Preheat the oven to 300 degrees F (150 degrees C).
Put the ramekins in a roasting pan along with enough hot water to come halfway up their sides. Put the cream, mascarpone, and vanilla in a pan and heat until almost boiling, then remove the pan from the heat and add the ginger.
In a small bowl, whisk the egg yolks and sugar together until they are pale and fluffy. Gradually add the ginger cream, whisking all the time. I like to include the bits of ginger in the creme brulee, but if you don't want them, place a strainer over a measuring pitcher and pour the cream mix into it to strain out the ginger. Using a wooden spoon, push the ginger mix left in the strainer to get as much flavor as you can, then discard the ginger bits.
Pour the cream mix equally into the shallow dishes, then place them (still in the roasting pan) in the oven for about 30 minutes, (if you have used ramekins, they may take slightly longer) or until the brulees begin to set. They should still wobble like jelly in the very center but should not be too liquid, nor completely set. It is very easy to overcook these, so check after 20 minutes to see how they are doing. Then check every 5 minutes after that, as some ovens are much more powerful than others.
Remove the brulees from the oven and from the roasting pan and let cool right down, then place in the refrigerator for at least 1 hour.

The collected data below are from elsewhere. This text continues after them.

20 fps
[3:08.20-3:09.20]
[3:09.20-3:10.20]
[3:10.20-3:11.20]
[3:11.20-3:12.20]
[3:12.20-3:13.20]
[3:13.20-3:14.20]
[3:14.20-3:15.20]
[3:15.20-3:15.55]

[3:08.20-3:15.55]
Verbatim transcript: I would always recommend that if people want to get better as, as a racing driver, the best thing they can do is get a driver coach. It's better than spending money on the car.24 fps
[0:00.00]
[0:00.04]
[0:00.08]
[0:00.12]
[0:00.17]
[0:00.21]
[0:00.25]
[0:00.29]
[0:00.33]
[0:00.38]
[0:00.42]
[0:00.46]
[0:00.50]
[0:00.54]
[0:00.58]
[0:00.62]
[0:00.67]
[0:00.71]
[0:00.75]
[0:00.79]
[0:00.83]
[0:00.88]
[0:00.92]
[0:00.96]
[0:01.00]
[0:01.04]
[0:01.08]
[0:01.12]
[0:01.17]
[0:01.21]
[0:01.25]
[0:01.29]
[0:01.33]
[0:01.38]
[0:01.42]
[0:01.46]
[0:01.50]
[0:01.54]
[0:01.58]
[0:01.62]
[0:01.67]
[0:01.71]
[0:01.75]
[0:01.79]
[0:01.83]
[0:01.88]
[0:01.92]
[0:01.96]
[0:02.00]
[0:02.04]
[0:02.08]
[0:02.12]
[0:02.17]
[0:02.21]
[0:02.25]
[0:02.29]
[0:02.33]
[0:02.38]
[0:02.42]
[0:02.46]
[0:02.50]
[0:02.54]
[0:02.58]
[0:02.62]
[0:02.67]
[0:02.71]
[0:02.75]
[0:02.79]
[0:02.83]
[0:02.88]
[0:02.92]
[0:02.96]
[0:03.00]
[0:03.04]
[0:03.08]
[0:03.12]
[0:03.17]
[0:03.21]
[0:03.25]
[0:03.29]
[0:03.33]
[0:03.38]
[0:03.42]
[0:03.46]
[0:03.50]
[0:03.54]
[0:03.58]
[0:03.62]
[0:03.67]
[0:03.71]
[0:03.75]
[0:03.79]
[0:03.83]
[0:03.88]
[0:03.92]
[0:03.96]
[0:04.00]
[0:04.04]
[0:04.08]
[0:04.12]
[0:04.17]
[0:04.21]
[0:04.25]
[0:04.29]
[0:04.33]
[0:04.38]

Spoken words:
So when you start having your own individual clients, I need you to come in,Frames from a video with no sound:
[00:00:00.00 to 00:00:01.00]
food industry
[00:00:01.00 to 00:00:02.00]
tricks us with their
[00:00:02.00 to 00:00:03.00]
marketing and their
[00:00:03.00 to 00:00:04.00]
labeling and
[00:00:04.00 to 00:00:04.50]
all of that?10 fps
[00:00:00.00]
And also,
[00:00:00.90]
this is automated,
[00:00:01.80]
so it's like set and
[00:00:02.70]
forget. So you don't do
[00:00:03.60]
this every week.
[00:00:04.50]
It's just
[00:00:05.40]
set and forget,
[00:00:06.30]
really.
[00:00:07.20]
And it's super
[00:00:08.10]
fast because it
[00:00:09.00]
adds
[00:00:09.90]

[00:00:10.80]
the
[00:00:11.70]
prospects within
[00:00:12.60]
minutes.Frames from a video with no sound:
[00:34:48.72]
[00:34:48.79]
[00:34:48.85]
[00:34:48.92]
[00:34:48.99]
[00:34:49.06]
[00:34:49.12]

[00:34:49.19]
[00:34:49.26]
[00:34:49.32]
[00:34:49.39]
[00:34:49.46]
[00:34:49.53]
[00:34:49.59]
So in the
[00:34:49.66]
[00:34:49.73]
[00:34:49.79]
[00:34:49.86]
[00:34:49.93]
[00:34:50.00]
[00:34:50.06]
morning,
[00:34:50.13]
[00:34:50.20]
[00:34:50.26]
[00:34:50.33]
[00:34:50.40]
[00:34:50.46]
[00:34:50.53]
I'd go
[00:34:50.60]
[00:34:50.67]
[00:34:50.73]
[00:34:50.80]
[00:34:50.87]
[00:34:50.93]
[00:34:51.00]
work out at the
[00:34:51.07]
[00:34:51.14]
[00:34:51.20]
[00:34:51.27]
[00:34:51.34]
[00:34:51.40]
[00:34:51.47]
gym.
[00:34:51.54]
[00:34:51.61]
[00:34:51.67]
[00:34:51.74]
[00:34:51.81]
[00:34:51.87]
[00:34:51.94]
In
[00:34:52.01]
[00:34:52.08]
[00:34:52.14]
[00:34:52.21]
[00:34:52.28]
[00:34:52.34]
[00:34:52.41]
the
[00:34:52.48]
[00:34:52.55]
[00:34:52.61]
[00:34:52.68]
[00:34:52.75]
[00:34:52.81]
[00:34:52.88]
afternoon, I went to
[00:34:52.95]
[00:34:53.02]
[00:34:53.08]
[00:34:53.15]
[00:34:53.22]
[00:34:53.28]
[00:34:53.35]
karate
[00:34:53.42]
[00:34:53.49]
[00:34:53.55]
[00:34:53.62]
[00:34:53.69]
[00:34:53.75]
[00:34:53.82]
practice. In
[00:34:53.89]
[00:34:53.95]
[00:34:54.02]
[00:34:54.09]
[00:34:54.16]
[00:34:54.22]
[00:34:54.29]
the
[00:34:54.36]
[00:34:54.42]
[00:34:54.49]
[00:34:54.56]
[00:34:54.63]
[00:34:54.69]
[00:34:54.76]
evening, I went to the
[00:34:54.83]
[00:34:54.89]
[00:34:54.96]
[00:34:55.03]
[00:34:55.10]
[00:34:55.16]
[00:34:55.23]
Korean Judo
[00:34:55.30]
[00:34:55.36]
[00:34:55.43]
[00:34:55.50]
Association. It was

This is a brilliant dish for entertaining as you can make them to this stage, then keep in the refrigerator and finish them just before you're ready to serve.
Sprinkle about 1 tablespoon of brown sugar evenly on the top of each brulee, making sure the tops are completely covered. Using a cook's blowtorch, caramelize the sugar until dark brown and crisp. A very hot broiler works okay too, but a blowtorch is more fun. Let cool a little and then serve immediately.